**EXERCISE**
Return the lines of the data below starting at the one holding "[00:18:53.61 to 00:18:54.68]" and ending at the one holding "[00:18:56.81 to 00:18:57.88]", word for word, leaving every picture out.

**RECORDS FOR THE EXERCISE**
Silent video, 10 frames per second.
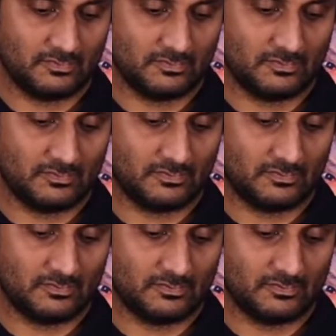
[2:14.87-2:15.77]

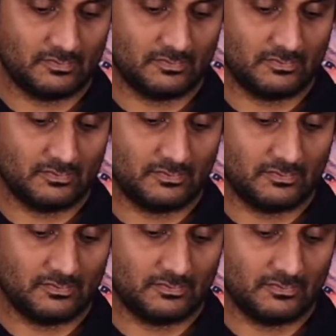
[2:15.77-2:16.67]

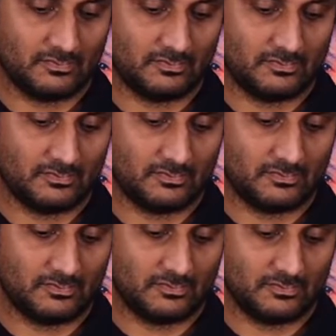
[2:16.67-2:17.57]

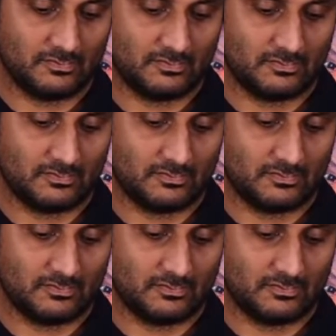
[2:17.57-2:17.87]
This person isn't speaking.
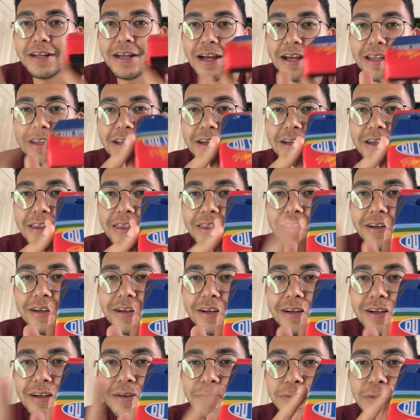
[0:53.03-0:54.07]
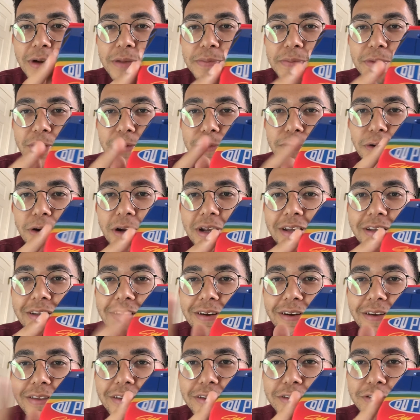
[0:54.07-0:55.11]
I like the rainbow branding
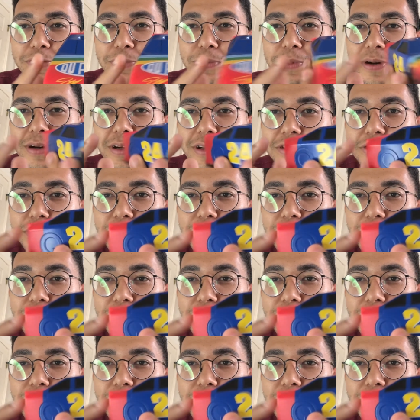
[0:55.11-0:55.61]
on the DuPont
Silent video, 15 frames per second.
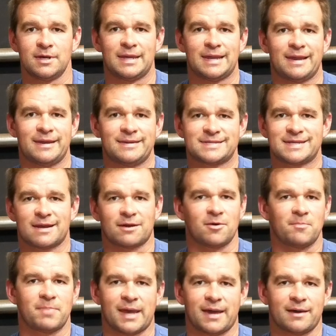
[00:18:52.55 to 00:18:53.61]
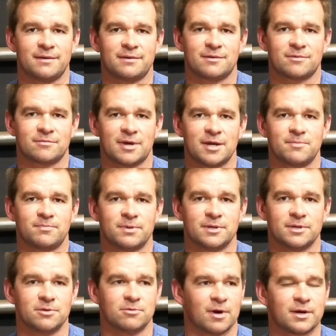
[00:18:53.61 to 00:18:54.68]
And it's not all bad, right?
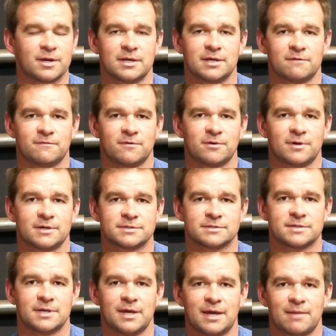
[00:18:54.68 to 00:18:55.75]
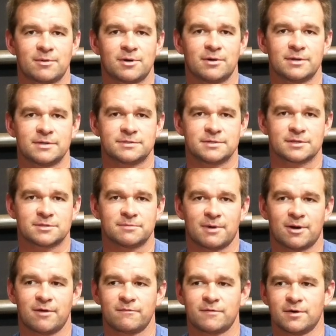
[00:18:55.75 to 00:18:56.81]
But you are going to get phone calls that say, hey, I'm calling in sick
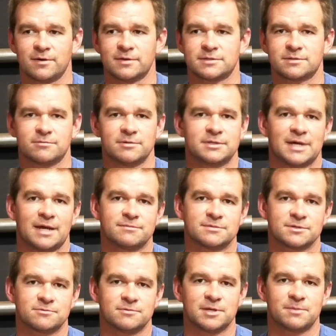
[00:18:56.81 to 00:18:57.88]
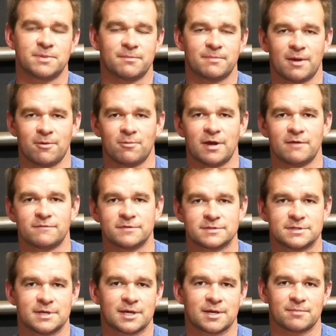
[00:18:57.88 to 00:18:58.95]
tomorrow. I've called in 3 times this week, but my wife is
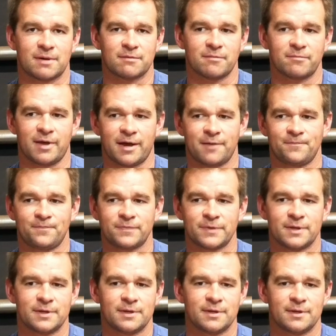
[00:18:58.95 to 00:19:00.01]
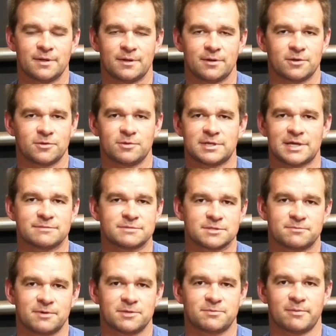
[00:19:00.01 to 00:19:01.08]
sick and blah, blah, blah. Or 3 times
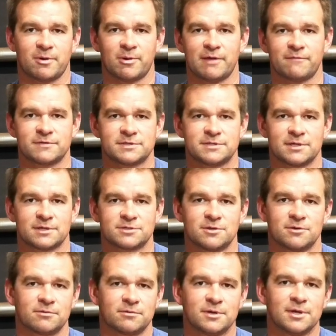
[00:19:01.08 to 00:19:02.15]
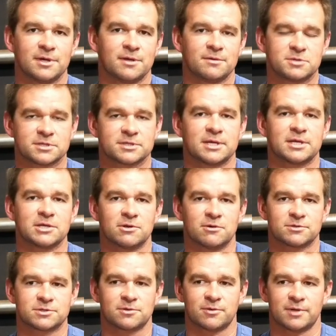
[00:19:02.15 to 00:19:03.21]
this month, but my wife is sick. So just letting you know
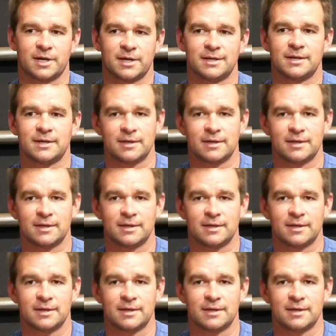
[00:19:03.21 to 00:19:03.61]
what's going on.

**RESULT OF THIS EXERCISE**
[00:18:53.61 to 00:18:54.68]
And it's not all bad, right?
[00:18:54.68 to 00:18:55.75]
[00:18:55.75 to 00:18:56.81]
But you are going to get phone calls that say, hey, I'm calling in sick
[00:18:56.81 to 00:18:57.88]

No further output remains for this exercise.